One of the experiments focuses on nuclei close to Tin-100, a doubly magical nucleus (50 neutrons and 50 protons) that is unknown because it is difficult to create in the laboratory. By identifying the excited states of more easily achievable closed nuclei such as Tin-102 and 103, researchers hope to recover additional data to learn more about the degree of "magic" of Tin-100.
Finally, one of the research teams is interested in the shape of the Xenon-112 nucleus. Its particularity is to be pear-shaped and therefore having an asymmetry on one of its axes. The measurement of the degree of deformation in relation to the sphere could confirm the hypothesis of a novel coupling of proton-neutron within this nucleus.
The ACTAR TPC active target and CATS beam trackers were used in an experiment in May. The CIME cyclotron was unable to provide the initially planned Fluor-17 radioactive beam. Nevertheless, it delivered a Neon-20 beam that was used to further demonstrate the proper functioning of ACTAR TPC for resonant diffusion reactions, allowing the excited states of the Neon-20 to be probed.
Three experiments are planned with the LISE spectrometer during the 2018 campaign.
For these three experiments, a set of charged particle detectors, MUST2, is used to study the nuclear structure and decay modes of radioactive nuclei so unstable that they will only exist for the time of their synthesis. The challenge is to understand how nuclear forces structure atomic nuclei with a (very) large excess of protons compared to the number of neutrons they contain.
For the first experiment, the experimental set-up consisted of 5 MUST2 telescopes able to detect charged particles, an EXL multi-detector composed of cesium iodide scintillators (CSI) and an LABR3 detector able to detect gamma rays. This experiment used an Oxygen-14 radioactive beam , produced by SPIRAL1 facility, and a polypropylene target (CH2) to populate and study the excited states of Fluor-15 and their decay modes (proton, 2-protons or gamma). This could impact our understanding of stellar explosions called "X-ray bursts".

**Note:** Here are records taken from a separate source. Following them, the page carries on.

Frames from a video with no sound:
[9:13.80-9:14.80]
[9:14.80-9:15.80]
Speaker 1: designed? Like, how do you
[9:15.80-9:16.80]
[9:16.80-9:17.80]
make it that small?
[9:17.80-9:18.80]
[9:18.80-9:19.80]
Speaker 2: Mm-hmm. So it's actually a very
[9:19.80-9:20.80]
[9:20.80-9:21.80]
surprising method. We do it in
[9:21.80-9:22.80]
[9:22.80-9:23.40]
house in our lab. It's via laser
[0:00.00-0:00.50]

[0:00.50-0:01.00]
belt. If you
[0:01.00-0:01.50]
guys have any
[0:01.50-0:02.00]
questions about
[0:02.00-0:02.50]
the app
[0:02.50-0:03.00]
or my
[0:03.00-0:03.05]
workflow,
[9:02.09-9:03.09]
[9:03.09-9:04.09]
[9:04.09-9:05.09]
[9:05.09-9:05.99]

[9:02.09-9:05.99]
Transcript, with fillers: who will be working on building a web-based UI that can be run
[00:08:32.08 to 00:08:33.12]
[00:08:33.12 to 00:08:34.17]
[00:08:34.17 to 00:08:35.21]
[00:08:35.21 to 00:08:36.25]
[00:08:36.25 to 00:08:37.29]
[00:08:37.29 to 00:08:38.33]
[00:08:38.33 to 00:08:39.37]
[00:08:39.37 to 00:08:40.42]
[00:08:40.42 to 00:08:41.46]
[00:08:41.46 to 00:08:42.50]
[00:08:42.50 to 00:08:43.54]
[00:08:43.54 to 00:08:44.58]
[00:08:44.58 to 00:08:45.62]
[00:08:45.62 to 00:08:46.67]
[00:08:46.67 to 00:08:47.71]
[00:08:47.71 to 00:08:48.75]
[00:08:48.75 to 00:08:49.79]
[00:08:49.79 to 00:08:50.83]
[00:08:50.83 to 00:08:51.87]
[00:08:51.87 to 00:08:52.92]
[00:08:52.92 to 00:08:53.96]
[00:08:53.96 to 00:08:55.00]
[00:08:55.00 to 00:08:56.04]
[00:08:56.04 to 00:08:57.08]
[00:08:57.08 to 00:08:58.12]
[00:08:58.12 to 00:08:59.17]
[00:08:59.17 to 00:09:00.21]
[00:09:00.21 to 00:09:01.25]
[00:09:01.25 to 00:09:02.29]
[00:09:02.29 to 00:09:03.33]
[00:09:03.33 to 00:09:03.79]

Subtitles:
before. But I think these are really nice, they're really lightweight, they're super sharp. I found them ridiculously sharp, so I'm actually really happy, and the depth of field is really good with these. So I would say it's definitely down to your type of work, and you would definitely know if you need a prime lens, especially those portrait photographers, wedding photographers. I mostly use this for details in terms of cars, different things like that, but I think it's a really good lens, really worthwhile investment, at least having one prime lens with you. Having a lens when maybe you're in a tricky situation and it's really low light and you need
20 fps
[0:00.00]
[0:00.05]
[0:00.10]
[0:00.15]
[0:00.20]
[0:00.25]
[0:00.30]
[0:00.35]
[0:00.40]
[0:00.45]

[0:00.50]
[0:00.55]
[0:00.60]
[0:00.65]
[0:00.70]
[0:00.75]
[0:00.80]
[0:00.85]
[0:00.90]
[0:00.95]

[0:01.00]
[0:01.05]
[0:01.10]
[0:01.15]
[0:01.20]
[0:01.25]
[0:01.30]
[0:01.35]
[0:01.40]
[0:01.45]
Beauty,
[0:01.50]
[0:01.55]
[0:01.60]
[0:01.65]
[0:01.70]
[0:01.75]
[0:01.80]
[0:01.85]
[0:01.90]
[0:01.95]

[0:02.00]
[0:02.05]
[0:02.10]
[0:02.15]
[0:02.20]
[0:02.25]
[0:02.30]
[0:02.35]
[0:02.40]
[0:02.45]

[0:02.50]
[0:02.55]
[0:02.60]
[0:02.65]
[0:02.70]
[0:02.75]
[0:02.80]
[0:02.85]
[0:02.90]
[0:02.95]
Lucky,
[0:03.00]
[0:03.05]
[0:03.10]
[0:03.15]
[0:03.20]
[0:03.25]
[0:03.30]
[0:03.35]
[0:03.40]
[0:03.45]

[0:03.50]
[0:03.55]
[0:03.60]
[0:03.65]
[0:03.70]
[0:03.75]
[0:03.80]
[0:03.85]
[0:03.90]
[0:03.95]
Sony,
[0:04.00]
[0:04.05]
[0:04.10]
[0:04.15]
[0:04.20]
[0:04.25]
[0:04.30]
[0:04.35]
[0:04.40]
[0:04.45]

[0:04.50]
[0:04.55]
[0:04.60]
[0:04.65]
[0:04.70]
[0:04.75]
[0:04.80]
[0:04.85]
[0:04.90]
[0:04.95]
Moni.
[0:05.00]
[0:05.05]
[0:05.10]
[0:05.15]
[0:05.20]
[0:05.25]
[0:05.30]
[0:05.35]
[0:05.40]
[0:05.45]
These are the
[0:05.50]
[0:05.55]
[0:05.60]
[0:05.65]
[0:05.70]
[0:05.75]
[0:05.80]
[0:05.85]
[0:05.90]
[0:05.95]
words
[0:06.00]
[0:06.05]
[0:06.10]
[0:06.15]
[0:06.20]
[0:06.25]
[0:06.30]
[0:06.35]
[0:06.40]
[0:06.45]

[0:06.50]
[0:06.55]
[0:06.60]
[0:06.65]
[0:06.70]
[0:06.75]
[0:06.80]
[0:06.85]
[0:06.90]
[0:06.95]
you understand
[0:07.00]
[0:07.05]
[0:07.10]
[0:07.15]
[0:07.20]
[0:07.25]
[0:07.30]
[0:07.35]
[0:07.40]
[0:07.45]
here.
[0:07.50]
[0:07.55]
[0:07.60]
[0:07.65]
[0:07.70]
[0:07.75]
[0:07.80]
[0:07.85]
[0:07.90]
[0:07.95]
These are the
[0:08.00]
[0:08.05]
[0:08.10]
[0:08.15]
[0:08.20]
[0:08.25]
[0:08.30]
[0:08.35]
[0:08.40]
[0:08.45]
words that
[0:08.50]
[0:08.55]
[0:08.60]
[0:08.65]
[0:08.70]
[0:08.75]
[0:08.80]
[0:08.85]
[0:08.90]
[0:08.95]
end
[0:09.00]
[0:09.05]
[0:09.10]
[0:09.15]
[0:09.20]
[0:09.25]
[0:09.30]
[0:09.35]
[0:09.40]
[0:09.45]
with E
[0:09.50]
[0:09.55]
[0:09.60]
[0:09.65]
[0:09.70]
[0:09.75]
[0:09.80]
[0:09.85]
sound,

In a second experiment, the unbound nuclei of Carbon-7 (6 protons and 1 neutron) and Boron-6 (5 protons and 1 neutron) were produced in two steps. One, the radioactive nuclei of Carbon-9 and Boron-8 were selected with LISE in the fission of stable nuclei of Carbon-12 delivered at high energy by the CSS1 and CSS2 cyclotrons of GANIL. Then after their creation, they lost two additional neutrons by interacting with a solid hydrogen target. The particles emitted in their instantaneous decay are detected with MUST2, in particular the emission of an aggregate of 4 protons.
In the last experiment, Calcium-34 (20 protons and 14 neutrons) nuclei was studied according to the same principle. Two neutrons were removed from a Calcium-36 radioactive nuclei by interacting with the hydrogen target. This experiment aims to determine if Calcium-34 nucleus decays by emitting 2 protons, an extremely rare radioactivity mode.
During the analysis of the data, the properties of the formed nuclei will be compared with those of their mirror nuclei rich in neutrons, i.e. having a symmetrical number of protons and neutrons. The properties of Calcium-34 will be compared, for example, to the famous bubble nuclei studied in the past in GANIL: Silicon-34 (14 protons and 20 neutrons). Carbon-7 will be compared in the same way to Hydrogen-7 (1 proton and 6 neutrons) discovered in GANIL 10 years ago with the MAYA detector, and for which decay into an aggregate of 4 neutrons is currently being sought in Japan.
These three experiments involve researchers from several French and foreign laboratories, including a team from the Japanese Riken facility, which is lending us the CRYPTA hydrogen target using liquid helium to solidify the hydrogen. With the use of MUST2, the teams mobilized around LISE in 2018 will have to face several technological as well as scientific challenges.